Overflowing reserves — equal to more than one-tenth of the annual global production — are becoming a headache for the world’s second-biggest grower as authorities struggle to create extra storage. Forecasts of above-average rains have raised expectations that the nation will reap another bumper crop this year, increasing the risk of the grain rotting in open storage facilities.
“Our outlook for Indian production is favourable, pointing to another record Indian crop being harvested in 2025-26,” said Shirley Mustafa, an economist at the United Nations’ Food and Agriculture Organisation. The arrival of the new crop in September and October raises the prospect of increased supply pressure on public granaries, she said.

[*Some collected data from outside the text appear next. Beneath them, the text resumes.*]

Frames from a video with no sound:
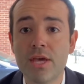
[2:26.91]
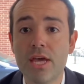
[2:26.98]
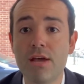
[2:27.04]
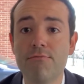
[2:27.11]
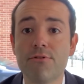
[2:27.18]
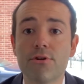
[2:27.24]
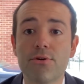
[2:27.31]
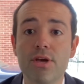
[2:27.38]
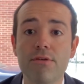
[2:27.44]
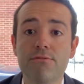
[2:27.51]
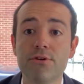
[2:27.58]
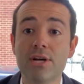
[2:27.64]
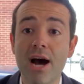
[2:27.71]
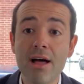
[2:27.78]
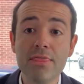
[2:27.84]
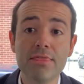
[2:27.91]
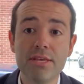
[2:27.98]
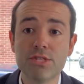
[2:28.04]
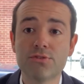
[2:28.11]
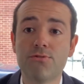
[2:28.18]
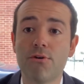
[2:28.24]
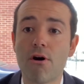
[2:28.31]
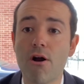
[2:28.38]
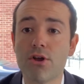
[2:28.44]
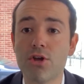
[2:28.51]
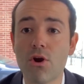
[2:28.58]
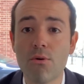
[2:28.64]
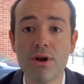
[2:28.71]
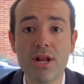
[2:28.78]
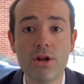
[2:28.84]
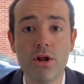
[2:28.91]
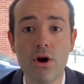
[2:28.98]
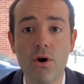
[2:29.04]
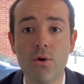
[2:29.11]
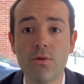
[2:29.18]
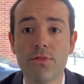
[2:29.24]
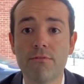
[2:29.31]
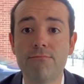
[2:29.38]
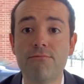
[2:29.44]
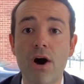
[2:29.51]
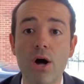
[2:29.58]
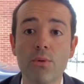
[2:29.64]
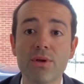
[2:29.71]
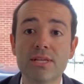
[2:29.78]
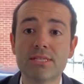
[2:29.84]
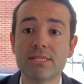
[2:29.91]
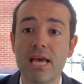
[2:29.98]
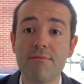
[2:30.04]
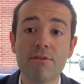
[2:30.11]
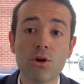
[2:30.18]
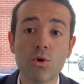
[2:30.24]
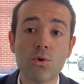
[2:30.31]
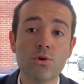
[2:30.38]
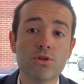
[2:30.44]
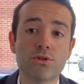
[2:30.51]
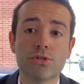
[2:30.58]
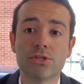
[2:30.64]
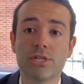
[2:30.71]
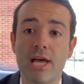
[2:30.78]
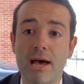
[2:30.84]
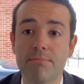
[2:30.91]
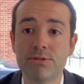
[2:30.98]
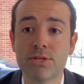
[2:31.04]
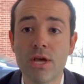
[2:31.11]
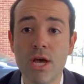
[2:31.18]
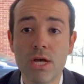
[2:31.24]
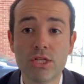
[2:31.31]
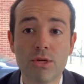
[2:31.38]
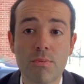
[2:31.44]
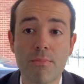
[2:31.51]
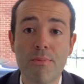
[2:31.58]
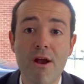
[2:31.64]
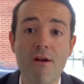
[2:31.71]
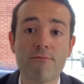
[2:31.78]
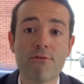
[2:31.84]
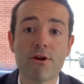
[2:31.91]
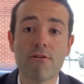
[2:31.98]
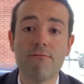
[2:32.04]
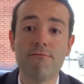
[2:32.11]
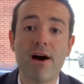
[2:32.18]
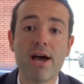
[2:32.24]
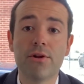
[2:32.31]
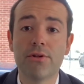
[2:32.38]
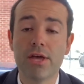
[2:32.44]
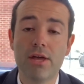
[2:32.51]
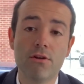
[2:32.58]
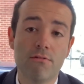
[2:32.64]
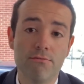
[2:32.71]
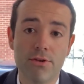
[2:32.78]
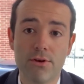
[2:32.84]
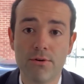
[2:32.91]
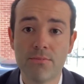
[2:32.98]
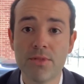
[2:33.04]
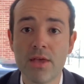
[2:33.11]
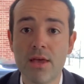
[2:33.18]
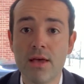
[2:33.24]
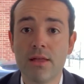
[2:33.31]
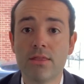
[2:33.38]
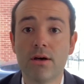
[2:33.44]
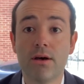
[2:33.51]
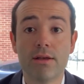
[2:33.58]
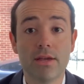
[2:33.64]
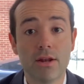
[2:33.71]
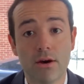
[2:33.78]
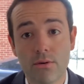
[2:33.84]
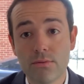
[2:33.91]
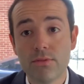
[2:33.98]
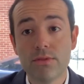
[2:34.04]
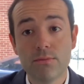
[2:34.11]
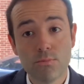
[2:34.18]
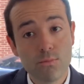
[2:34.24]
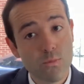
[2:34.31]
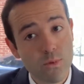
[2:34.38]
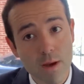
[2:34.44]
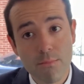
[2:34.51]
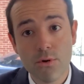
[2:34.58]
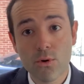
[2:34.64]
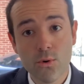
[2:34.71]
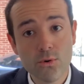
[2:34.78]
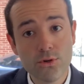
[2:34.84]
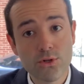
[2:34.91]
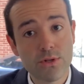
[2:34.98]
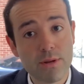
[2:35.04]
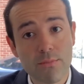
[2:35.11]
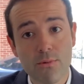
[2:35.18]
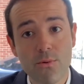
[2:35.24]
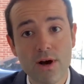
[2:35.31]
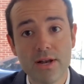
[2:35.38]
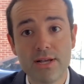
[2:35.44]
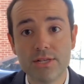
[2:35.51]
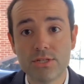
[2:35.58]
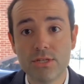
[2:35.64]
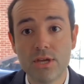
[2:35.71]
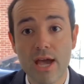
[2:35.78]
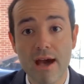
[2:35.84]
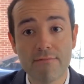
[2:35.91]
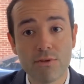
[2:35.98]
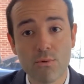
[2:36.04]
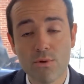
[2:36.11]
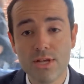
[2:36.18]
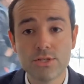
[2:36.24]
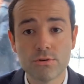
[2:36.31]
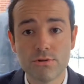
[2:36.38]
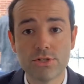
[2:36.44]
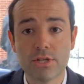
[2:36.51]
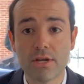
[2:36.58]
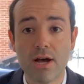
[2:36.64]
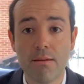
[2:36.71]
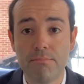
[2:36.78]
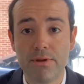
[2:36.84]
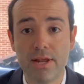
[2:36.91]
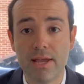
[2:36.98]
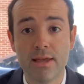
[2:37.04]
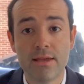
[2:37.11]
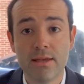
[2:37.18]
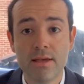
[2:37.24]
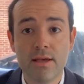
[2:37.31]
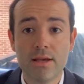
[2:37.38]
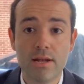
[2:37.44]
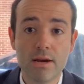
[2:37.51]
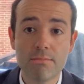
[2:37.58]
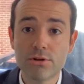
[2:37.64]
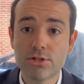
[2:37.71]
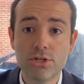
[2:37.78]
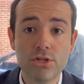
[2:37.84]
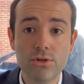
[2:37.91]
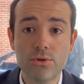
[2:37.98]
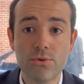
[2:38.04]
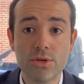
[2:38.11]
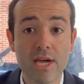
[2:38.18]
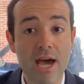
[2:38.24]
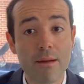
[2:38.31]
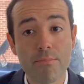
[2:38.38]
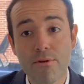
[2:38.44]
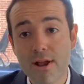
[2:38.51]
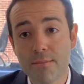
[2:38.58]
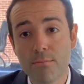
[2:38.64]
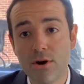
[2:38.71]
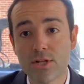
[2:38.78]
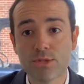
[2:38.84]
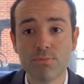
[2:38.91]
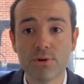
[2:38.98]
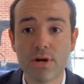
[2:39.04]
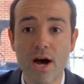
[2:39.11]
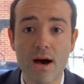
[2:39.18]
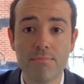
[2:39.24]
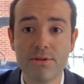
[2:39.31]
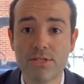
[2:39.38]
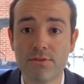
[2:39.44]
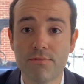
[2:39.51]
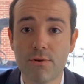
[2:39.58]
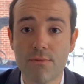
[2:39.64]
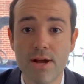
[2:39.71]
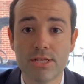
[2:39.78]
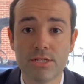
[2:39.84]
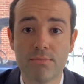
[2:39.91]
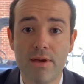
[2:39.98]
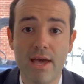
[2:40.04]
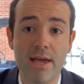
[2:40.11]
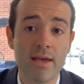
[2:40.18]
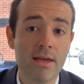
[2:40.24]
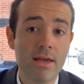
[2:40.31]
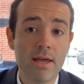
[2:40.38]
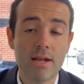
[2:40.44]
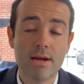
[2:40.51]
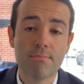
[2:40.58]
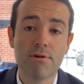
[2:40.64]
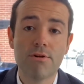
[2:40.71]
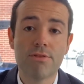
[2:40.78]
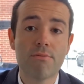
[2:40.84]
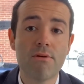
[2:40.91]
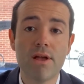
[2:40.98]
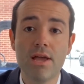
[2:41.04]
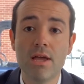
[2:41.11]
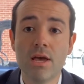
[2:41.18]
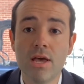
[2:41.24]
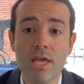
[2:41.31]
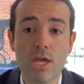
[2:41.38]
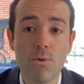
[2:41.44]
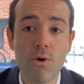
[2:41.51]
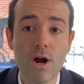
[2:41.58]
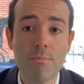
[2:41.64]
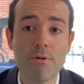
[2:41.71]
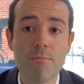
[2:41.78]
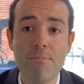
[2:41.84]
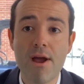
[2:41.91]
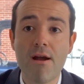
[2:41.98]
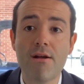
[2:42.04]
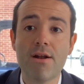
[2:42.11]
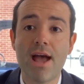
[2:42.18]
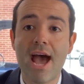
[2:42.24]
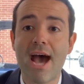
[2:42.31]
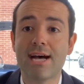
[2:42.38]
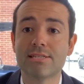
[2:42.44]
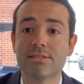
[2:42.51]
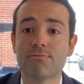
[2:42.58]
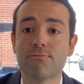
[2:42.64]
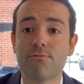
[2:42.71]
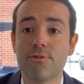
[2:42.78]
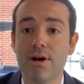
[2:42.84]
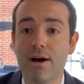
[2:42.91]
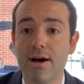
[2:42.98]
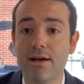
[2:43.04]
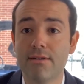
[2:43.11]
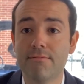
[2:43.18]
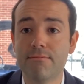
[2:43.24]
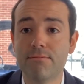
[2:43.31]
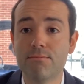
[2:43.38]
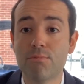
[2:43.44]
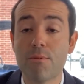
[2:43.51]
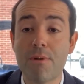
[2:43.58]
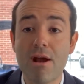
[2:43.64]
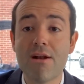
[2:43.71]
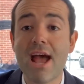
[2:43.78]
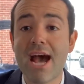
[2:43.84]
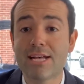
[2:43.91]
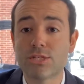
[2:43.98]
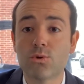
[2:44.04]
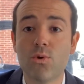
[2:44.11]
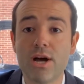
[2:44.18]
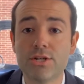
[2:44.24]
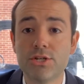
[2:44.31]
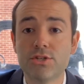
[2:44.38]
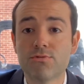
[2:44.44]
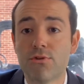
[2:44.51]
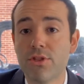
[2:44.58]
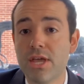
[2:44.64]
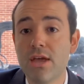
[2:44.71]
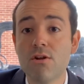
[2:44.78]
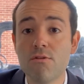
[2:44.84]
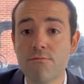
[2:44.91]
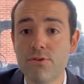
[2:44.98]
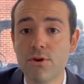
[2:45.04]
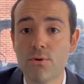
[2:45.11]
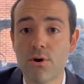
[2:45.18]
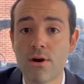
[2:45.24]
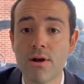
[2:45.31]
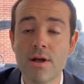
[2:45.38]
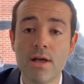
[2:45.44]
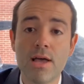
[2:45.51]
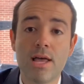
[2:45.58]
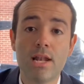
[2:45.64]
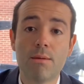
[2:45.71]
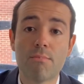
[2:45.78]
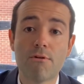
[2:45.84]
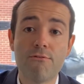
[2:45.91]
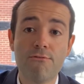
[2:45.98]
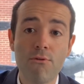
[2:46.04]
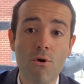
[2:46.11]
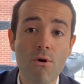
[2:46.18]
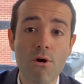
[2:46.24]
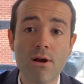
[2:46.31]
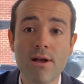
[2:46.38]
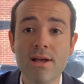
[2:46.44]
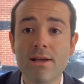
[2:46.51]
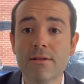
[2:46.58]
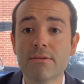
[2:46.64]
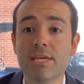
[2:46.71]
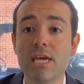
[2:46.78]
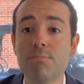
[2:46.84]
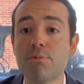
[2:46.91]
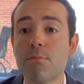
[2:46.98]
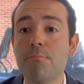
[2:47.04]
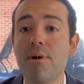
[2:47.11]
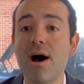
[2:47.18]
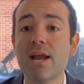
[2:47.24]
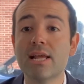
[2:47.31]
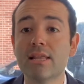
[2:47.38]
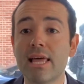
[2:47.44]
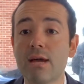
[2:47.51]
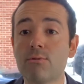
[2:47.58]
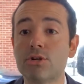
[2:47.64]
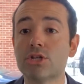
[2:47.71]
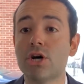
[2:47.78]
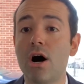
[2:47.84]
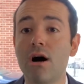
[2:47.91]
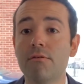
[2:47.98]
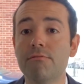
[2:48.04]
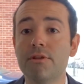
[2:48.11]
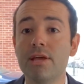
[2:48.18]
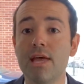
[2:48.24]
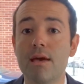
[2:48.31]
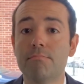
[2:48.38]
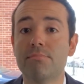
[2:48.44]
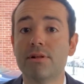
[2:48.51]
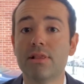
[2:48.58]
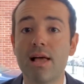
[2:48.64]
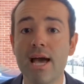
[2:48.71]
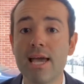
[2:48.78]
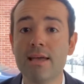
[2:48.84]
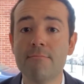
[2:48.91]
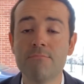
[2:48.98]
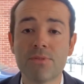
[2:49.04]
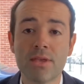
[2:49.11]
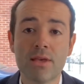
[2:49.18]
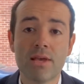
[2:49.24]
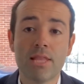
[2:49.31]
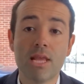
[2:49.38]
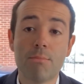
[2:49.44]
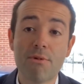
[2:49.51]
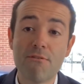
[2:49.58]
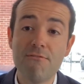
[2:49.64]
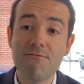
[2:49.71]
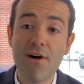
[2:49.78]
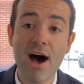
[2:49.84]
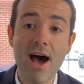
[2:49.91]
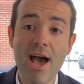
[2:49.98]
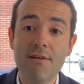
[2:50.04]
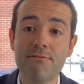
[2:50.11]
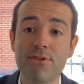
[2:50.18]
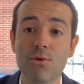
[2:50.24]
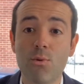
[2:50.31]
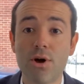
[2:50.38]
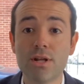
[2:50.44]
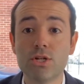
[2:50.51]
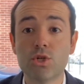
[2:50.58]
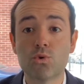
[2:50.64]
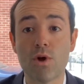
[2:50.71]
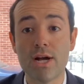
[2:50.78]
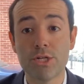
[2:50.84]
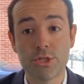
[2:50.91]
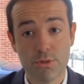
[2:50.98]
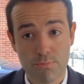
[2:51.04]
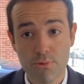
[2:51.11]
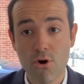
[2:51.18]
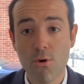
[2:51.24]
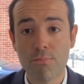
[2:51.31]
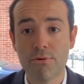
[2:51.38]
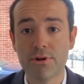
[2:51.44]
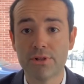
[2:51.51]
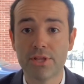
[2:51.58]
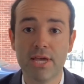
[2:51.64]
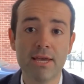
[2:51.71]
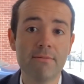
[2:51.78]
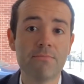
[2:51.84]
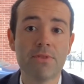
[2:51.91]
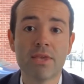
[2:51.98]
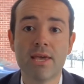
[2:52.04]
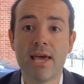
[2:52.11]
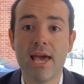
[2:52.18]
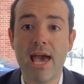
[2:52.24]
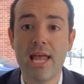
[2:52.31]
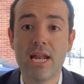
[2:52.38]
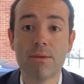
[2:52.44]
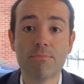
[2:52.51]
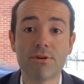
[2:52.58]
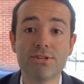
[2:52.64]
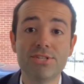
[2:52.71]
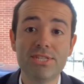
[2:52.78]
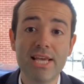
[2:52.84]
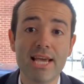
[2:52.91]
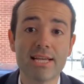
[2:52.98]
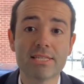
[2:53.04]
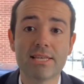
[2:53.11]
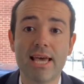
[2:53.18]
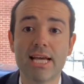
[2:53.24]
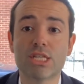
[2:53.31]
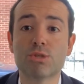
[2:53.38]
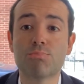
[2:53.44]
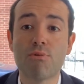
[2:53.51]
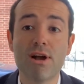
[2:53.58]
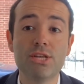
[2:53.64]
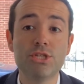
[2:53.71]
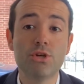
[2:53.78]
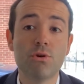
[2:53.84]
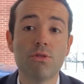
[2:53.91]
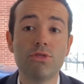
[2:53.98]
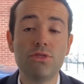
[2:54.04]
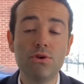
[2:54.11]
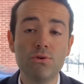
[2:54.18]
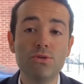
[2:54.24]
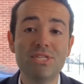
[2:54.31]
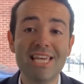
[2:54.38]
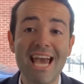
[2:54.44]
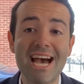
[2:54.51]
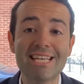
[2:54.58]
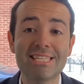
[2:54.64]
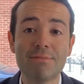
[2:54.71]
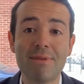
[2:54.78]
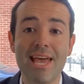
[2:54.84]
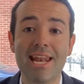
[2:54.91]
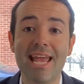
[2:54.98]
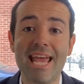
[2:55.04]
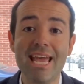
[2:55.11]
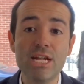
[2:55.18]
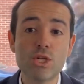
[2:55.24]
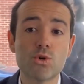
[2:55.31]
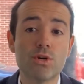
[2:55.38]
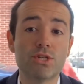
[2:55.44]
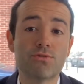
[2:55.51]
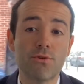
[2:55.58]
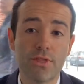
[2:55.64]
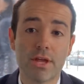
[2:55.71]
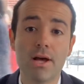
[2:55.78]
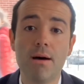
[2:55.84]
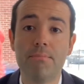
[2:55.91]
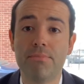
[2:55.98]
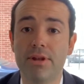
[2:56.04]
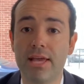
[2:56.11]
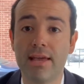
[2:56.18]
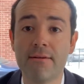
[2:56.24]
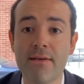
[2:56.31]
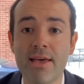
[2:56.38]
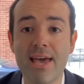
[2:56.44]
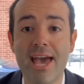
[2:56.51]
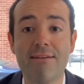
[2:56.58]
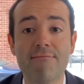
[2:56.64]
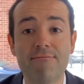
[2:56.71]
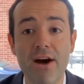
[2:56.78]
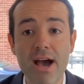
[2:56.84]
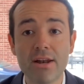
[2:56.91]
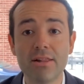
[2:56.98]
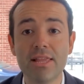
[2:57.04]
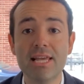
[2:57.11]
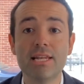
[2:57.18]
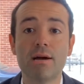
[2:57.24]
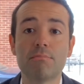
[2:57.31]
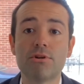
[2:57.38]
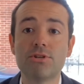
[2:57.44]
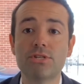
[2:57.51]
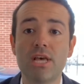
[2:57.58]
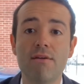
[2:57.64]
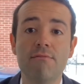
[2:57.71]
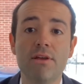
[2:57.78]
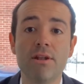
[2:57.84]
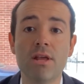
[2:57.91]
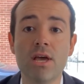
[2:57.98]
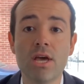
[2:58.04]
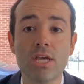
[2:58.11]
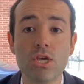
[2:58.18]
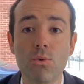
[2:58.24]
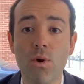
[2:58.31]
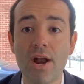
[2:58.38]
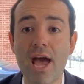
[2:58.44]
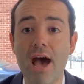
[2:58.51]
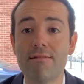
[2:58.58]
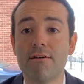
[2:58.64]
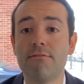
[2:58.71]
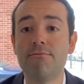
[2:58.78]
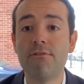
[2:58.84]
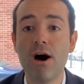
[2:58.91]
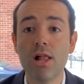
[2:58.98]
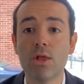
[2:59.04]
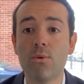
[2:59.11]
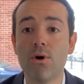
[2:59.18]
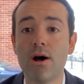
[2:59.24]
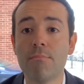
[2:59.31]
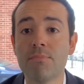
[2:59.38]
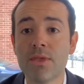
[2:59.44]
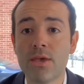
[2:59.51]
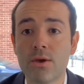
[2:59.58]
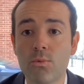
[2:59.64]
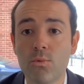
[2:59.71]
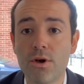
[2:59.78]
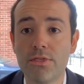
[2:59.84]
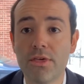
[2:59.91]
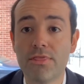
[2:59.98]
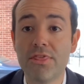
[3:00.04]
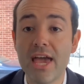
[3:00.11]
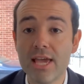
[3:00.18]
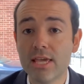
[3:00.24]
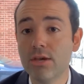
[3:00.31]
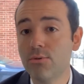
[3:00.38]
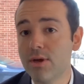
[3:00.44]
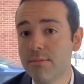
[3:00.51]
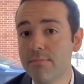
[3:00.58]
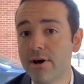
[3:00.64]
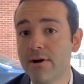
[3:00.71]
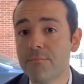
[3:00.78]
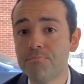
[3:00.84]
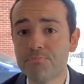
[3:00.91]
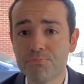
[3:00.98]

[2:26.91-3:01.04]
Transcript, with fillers: If, you if you've gotten this far, you already know the following seven crucial steps to prepare for your final interview. The, you know, number crucial number one is you have to research the company. Number two, you gotta bring multiple copies of your resume. Number three, you wanna prepare to ask, uh, prepare to ask questions for the interviewer. Number four, keep your body language confident and polite. Number five, you wanna dress appropriately. And number six, express your enthusiasm and interest for the company. And finally, number seven, you wanna have a follow-up with a thank you email.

India is the world’s top shipper, and its move to ease export restrictions has helped push Thai prices — an Asian benchmark — down almost 40 per cent from a 15-year high in January 2024. Still, the country’s swelling surplus shows its struggle to find enough demand to meet rising supply. Global stockpiles are expected to reach a five-year high in the coming season, which could keep prices under pressure.
Rice acreage in the South Asian nation jumped 58 per cent from a year earlier as of June 20, helped by the early onset of monsoon, according to the farm ministry. Planting will be completed in most parts of the country by the middle of August.
India heavily influences the global rice market, Mustafa said. “But we also have to see how crops fare in competing suppliers and in important rice buyers.”
Inventories totaled almost 39 million tons this month, according to the state-owned Food Corporation of India. It’s also holding more than 32 million tons of the unprocessed grain, equivalent to about 23 million tons of rice, data showed. The country maintains wheat and rice reserves for various welfare programmes, including 5 kilograms of free grains per person every month to needy people.
The government has already approved 2.4 million tons of rice to be funneled into ethanol to help stem the surplus, a highly unusual move for the important food staple, and a bigger crop could spark more.
Still, more than 140 million people remain excluded from the food distribution programme, due to the continued use of decade-old population data to calculate beneficiaries. India plans to spend about ₹2 lakh crore ($23 billion) in the fiscal year ending on March 31 to run the world’s biggest food programme.
The federal government purchases cereals such as rice and wheat from farmers at guaranteed prices and distributes the grain to about 800 million people through a vast network of retail shops. These assured prices aim to shield farmers from distress sales in the open market.